• _BRIEF_: Write out the records in full and without alteration, setting aside their pictures.
:: GIVEN INFORMATION
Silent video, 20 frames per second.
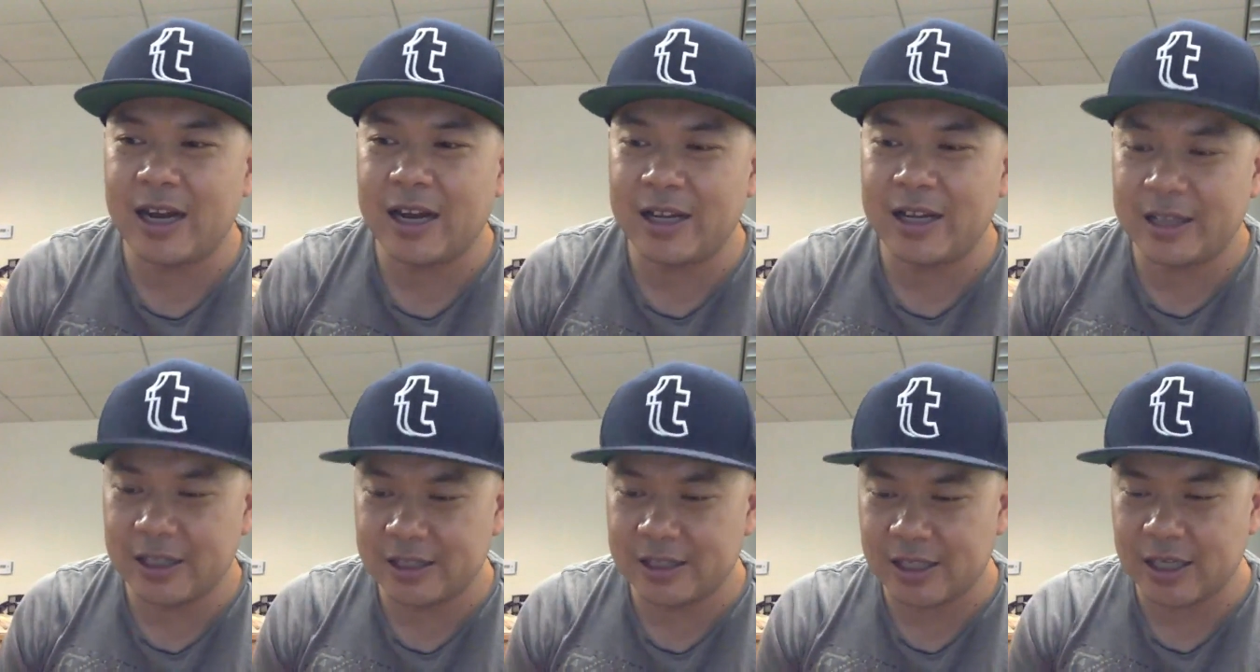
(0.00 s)

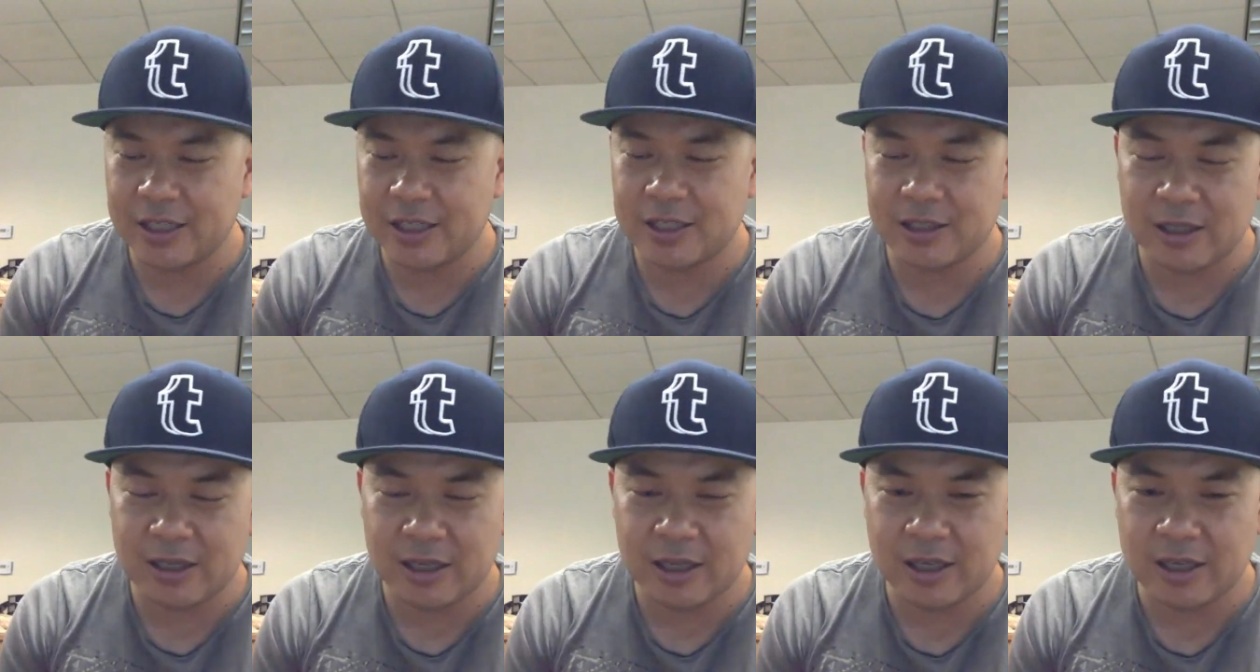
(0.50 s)

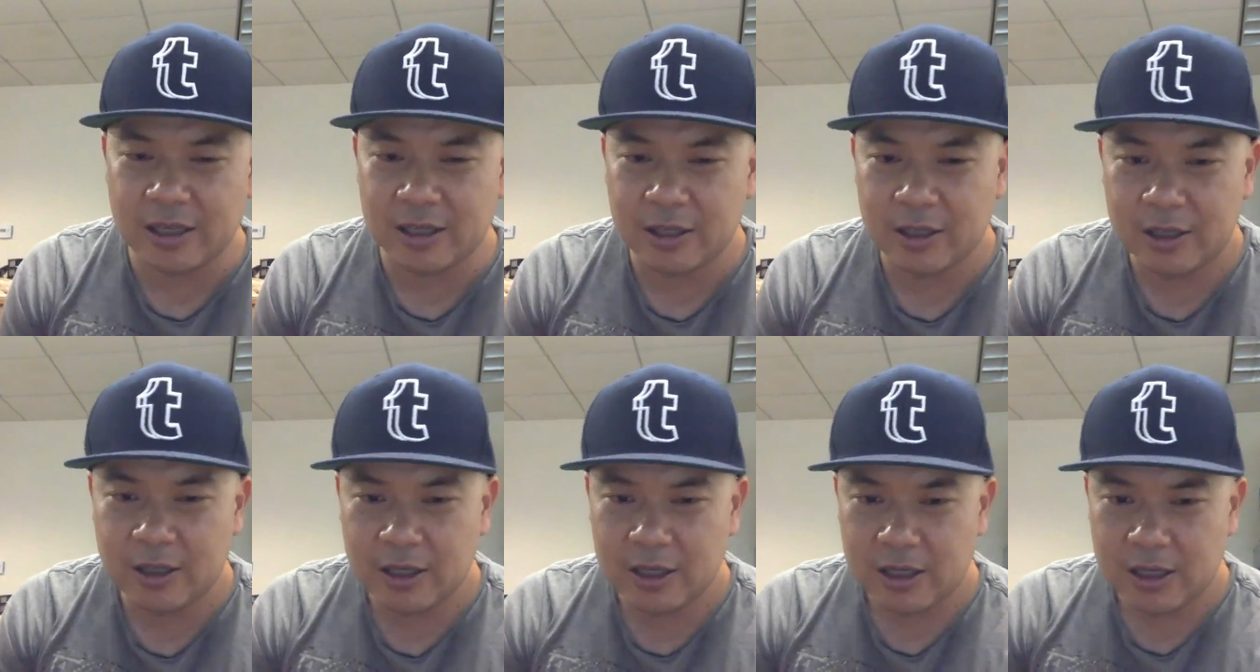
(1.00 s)
discussed
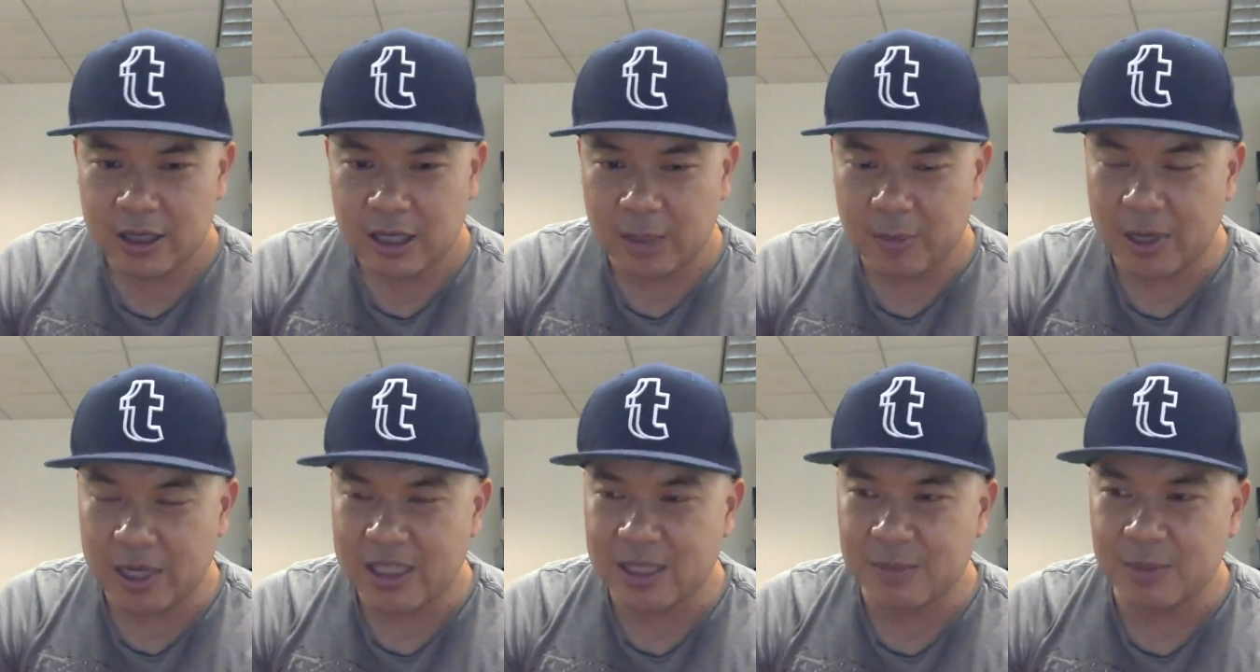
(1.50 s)
a
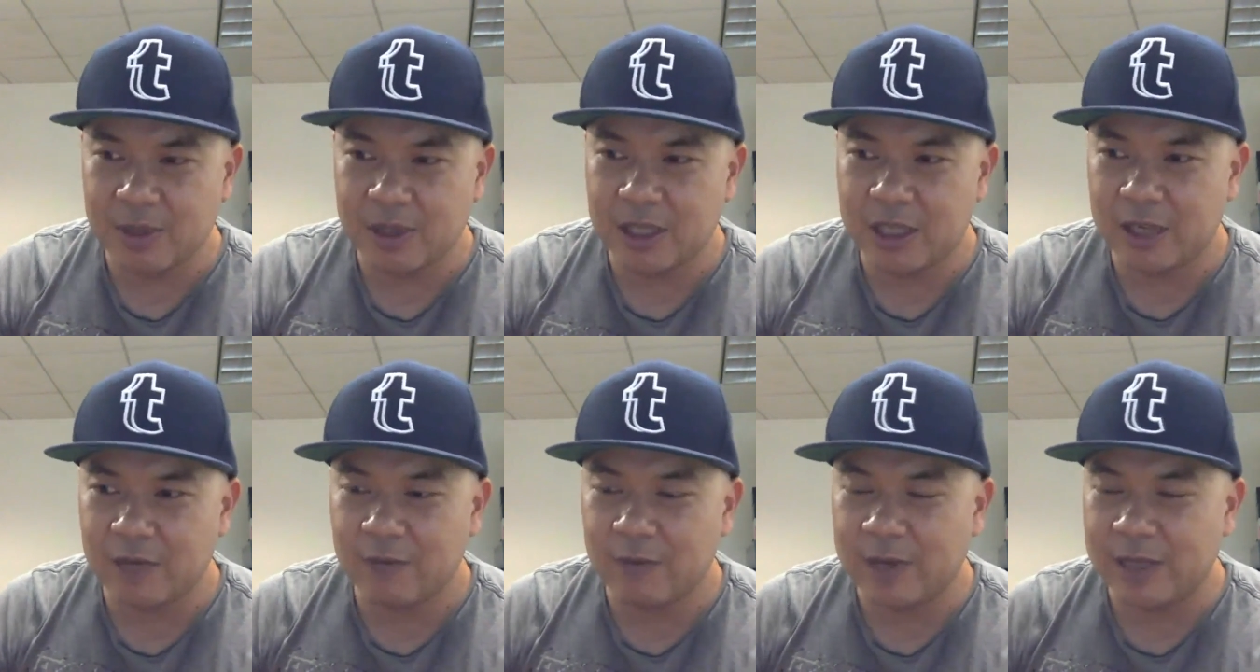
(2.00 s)

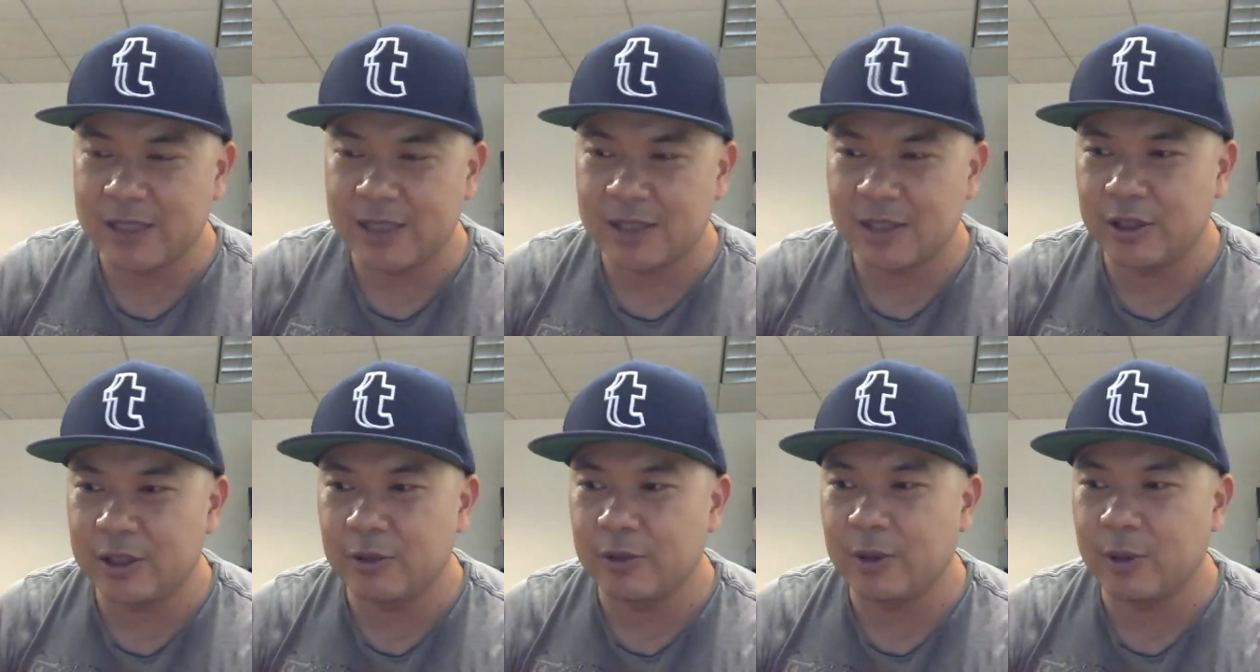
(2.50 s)
possibility of
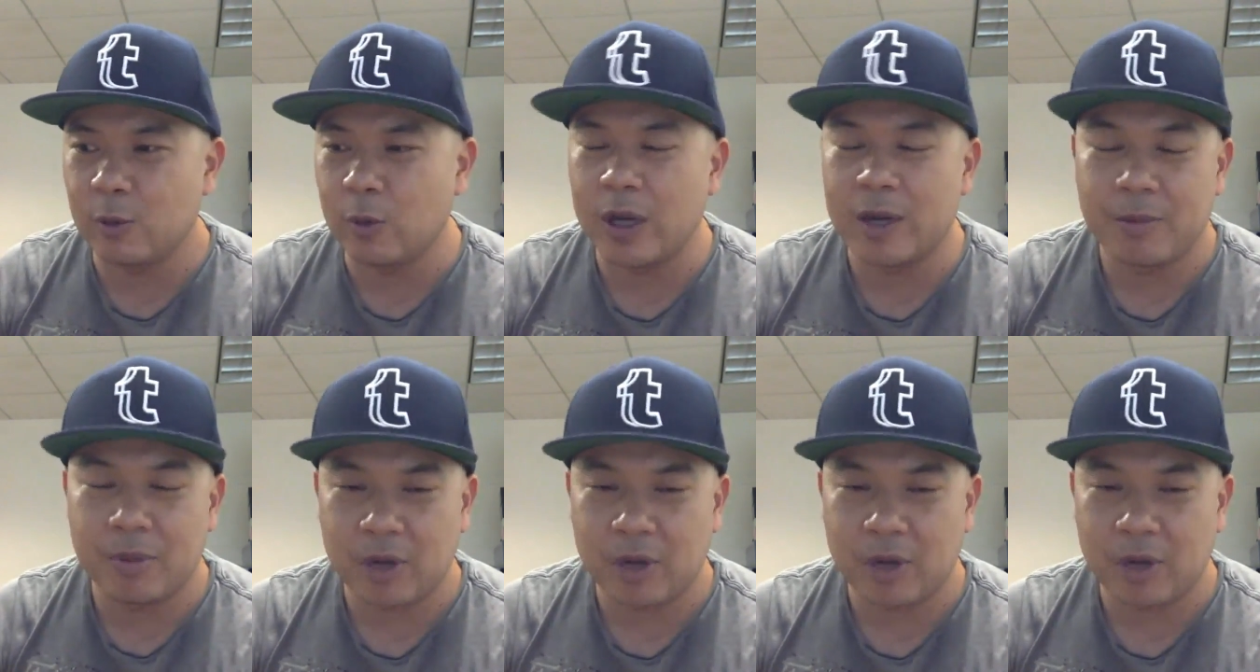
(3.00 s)
basically doing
::::
• _OUTPUT_:
Silent video, 20 frames per second.
(0.00 s)

(0.50 s)

(1.00 s)
discussed
(1.50 s)
a
(2.00 s)

(2.50 s)
possibility of
(3.00 s)
basically doing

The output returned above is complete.